Interestingly enough Farmer Joe, people who look at the bright side of EVERYTHING are some of the most annoying people to me, it feels fake. I'm not suggesting we wallow in our sorrows or sadness, but it's certainly quite healthy to acknowledge it. I think of this especially with parenting. I think we're setting our children up if we don't show them by example or teach them how to identify different emotions they are feeling and being ok with identifying and feeling them. I think looking on the bright side (if that means not looking at teh whole picture or feeling like you can't acknowledge a "negative feeling")of things can lead to invalidating your own emotions and to resentment in relationships. If you feel like you can't express a frustration or sadness then that can potentially build up as resentment or frustration.
That's just me, but then again, I'm a therapist and am working with people who felt like their emotions were never validated and have since developed some pretty emotionally unhealthy patterns, there aren't many bright sides to abuse, neglect, murder, etc. You can overcome and be stronger, but they're still pretty painful and awful experiences.

Farmer Joe said...

As salt can be healthy as part of a normal diet in the appropriate quantity, so can it kill you when ingested in sufficient quantity. Such is life - all things in moderation.

One needn't be fake to look on the bright side and comparing patients seeking professional guidance for atrocities which should unheard of to "regular" unabused folks seeking a path through life is not necessarily a fair comparison.

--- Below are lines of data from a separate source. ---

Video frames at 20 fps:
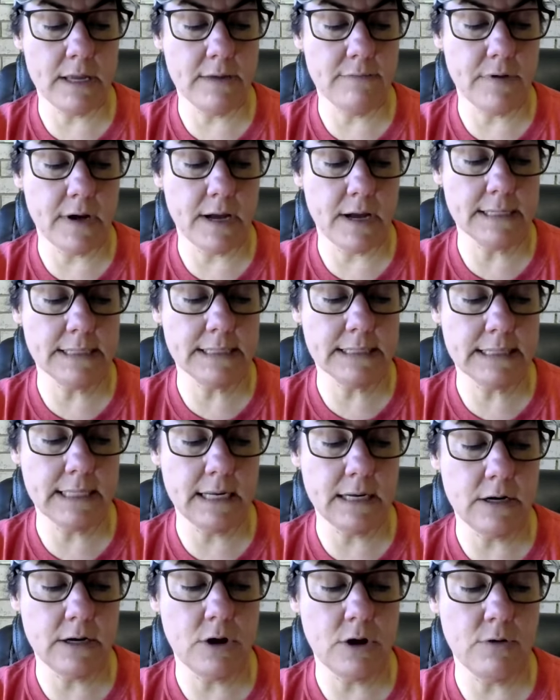If I
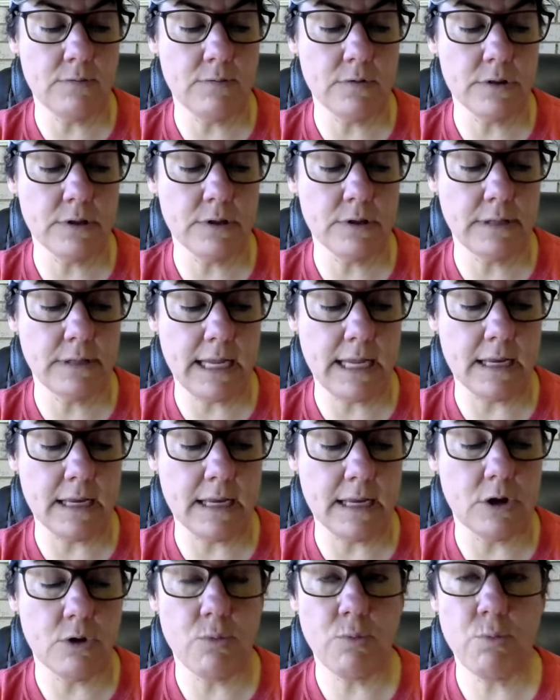sent over the
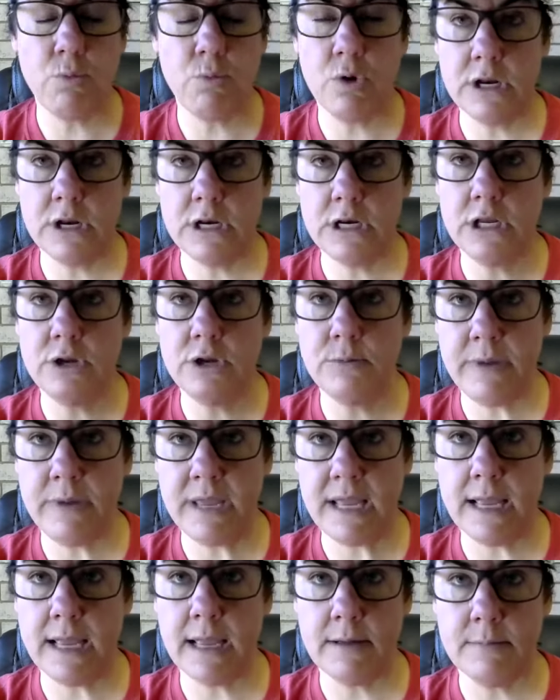link, would you
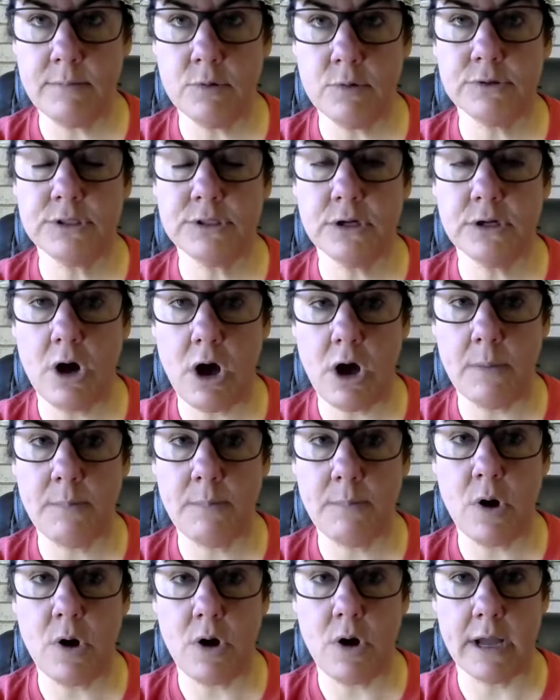be able to
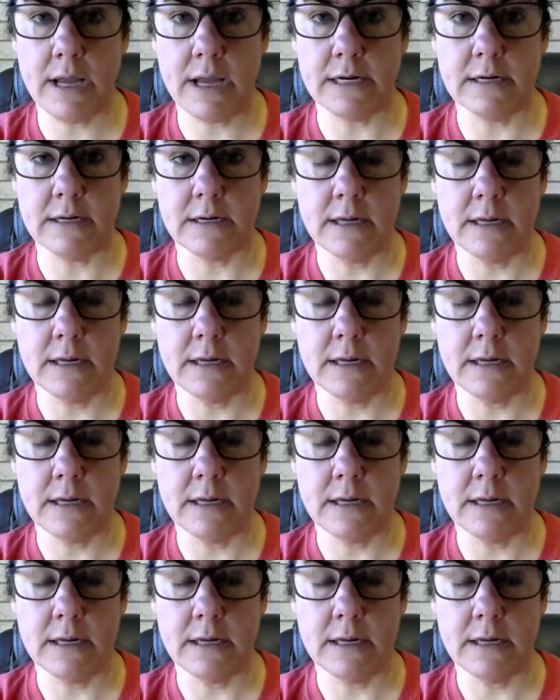hop on?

Fake and "cheery" people are definitely not fun, but I can think of a lot of people who were never short a smile even in tough times and I can think of grumpy frumpers who I could stand to never see again. That's where I was heading...

Kelly Jo said...

Indeed Farmer Joe, moderation in all things, I agree. Thanks for your clarifications, as a smile is often on my face even when things are just plain crappy.
Even we "regular" people have things that are awful to us, so it's all relative on some level. The thing is, that we don't know what the "regular" people are going through or have been through, so one mustn't be too hasty!
Ah, I love a good banter! Thanks!

Anonymous said...

The first thing that came to my mind when I read your entry was the law of opposites found in 2Nephi chapter 2. To fully understand joy we would have to pass through sorrow. The sin isn't feeling sad, it's letting the sadness dictate your thoughts and actions; it's dwelling on the sadness instead of partaking of the atonment to overcome the sorrow. In Ecclesiastes Chapter 3: 1 and 3-4 it says, "To every thing there is a season and a time to every purpose under the heaven.: A time to kill, and a time to heal; a time to break down, and a time to build up; A time to weep, and a time to laugh; a time to mourn, and a time to dance."

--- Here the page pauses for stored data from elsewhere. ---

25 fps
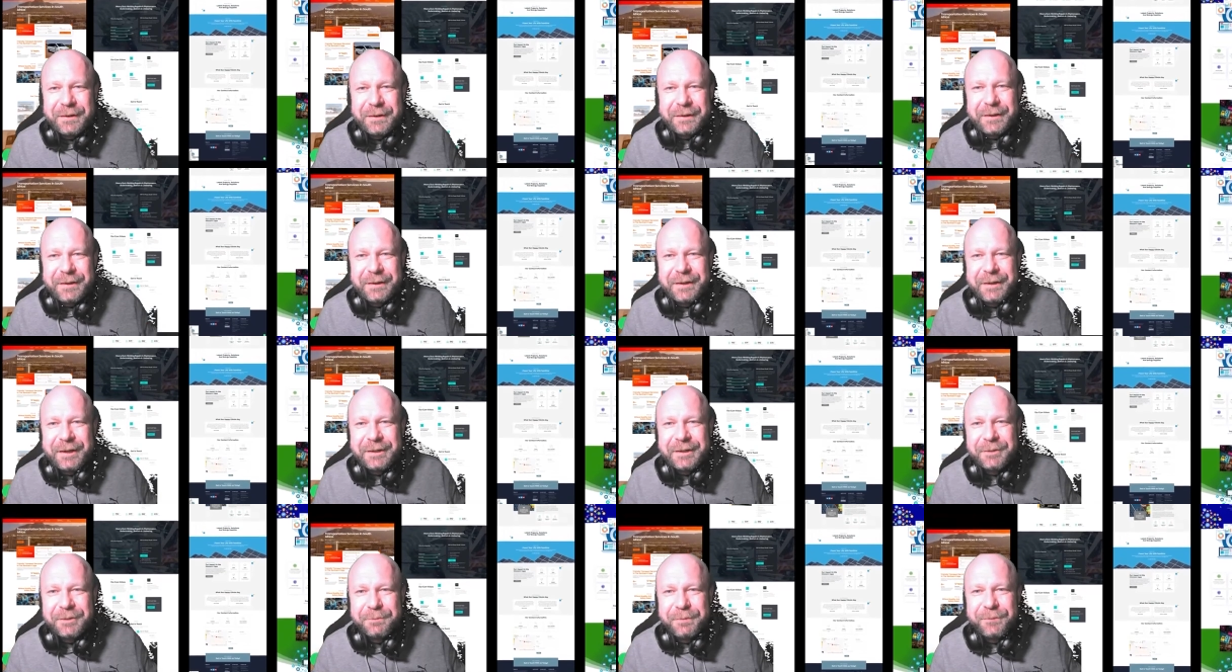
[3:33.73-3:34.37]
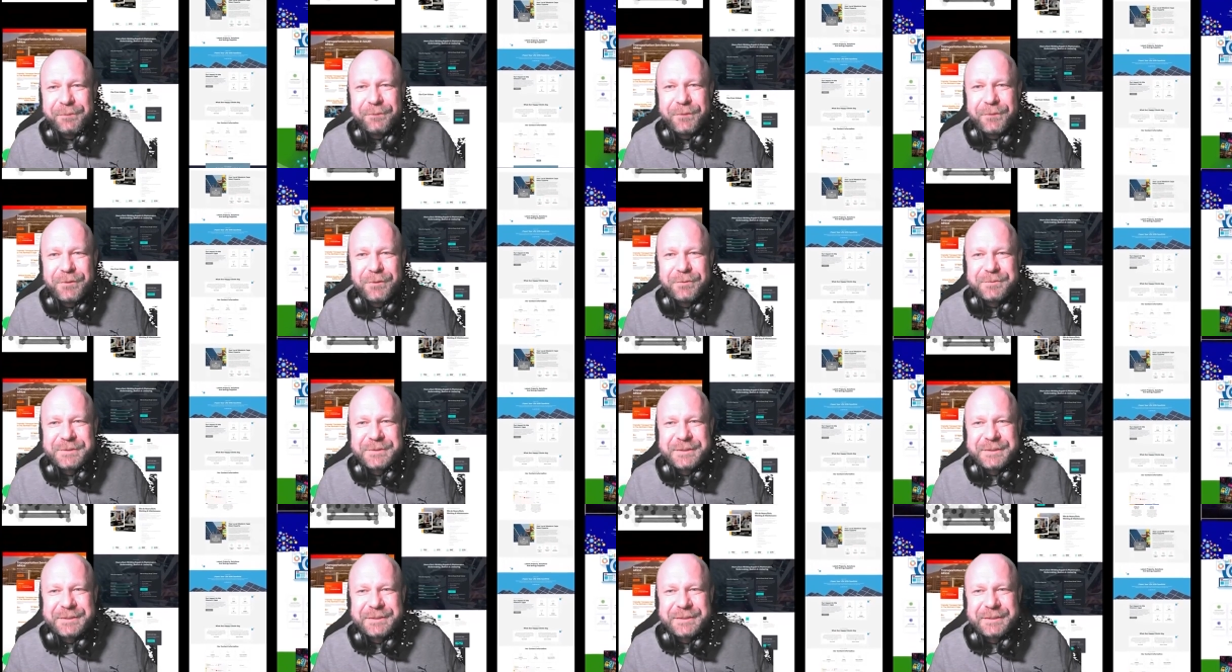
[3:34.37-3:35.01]
Okay, I do
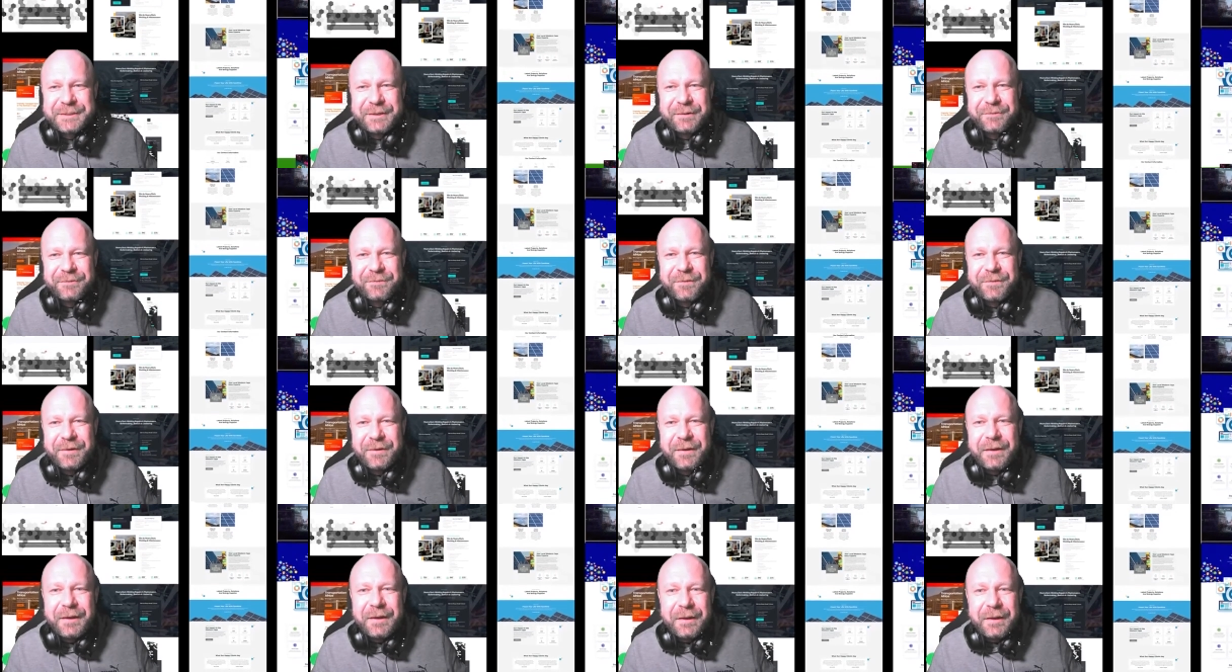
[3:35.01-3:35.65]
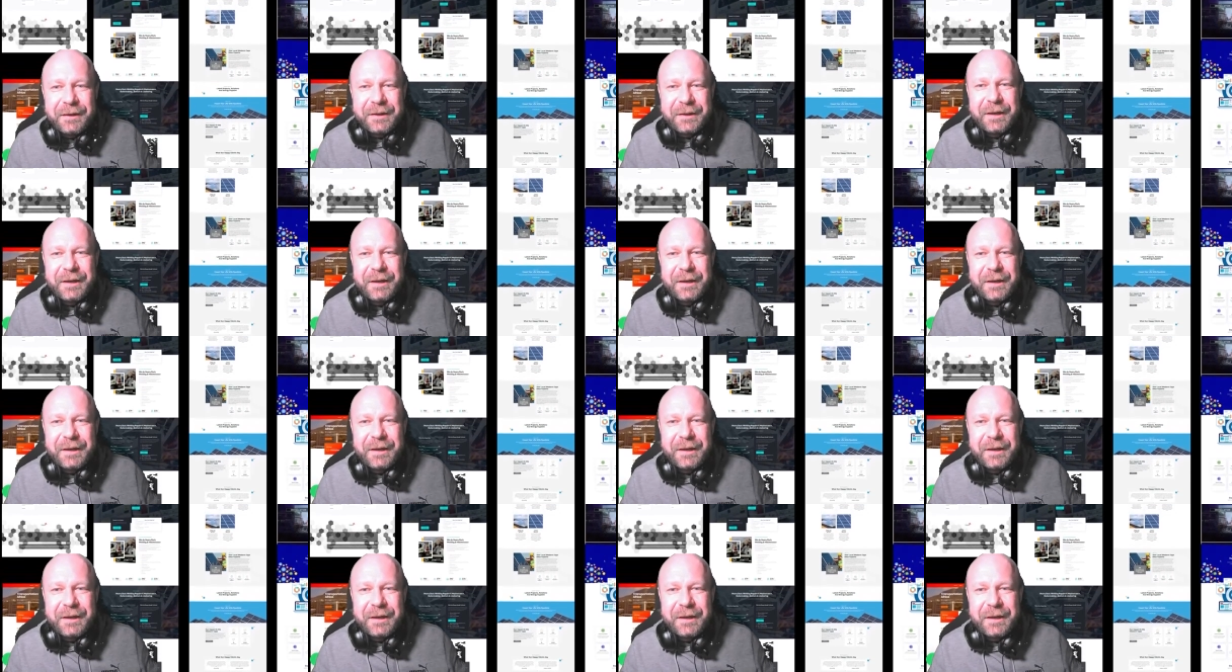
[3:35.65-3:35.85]
perfumes and stuff.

I think it's okay to feel sad sometimes and not always have a smile on your face. There is a time for everything. If someone is always wallowing in sadness then maybe they need to use the atonment. There's just a time and season for everything. Sometimes that could be a minute, a day, a week, a month, a really long sad year as long as it's not forever.

It also made me thing of your entry about "bad days" and after a week or so of "bad days" you decided to start off with a "good" day and it ended up being a fantastic day. Your season of frustrated, worn-out days were gone and you had at least one day or "season" of happy good.

As far as the song, I've always thought about it as helping others to be happy too; to help lift another's burden even if that means telling them to smile or helping them smile. It's true most people don't like hanging around people who are always sad, angry, or grumpy all the time but we're also suppose to "comfort those who stand in need of comfort and mourn with those who morne."

Bottomline my opinion is there is a season for everything -- even sadness.

Anonymous said...

I was working with a guy one time and said, "Have a good day" and he responded with, "You know I've had 365 consecutive good days, it would be nice once in a while to have a bad day." It was a joke but in reality I thought, "He's right, if we have only happy good days, we're going to start not appreciating what happy is. You have to have sad to appreciate happy.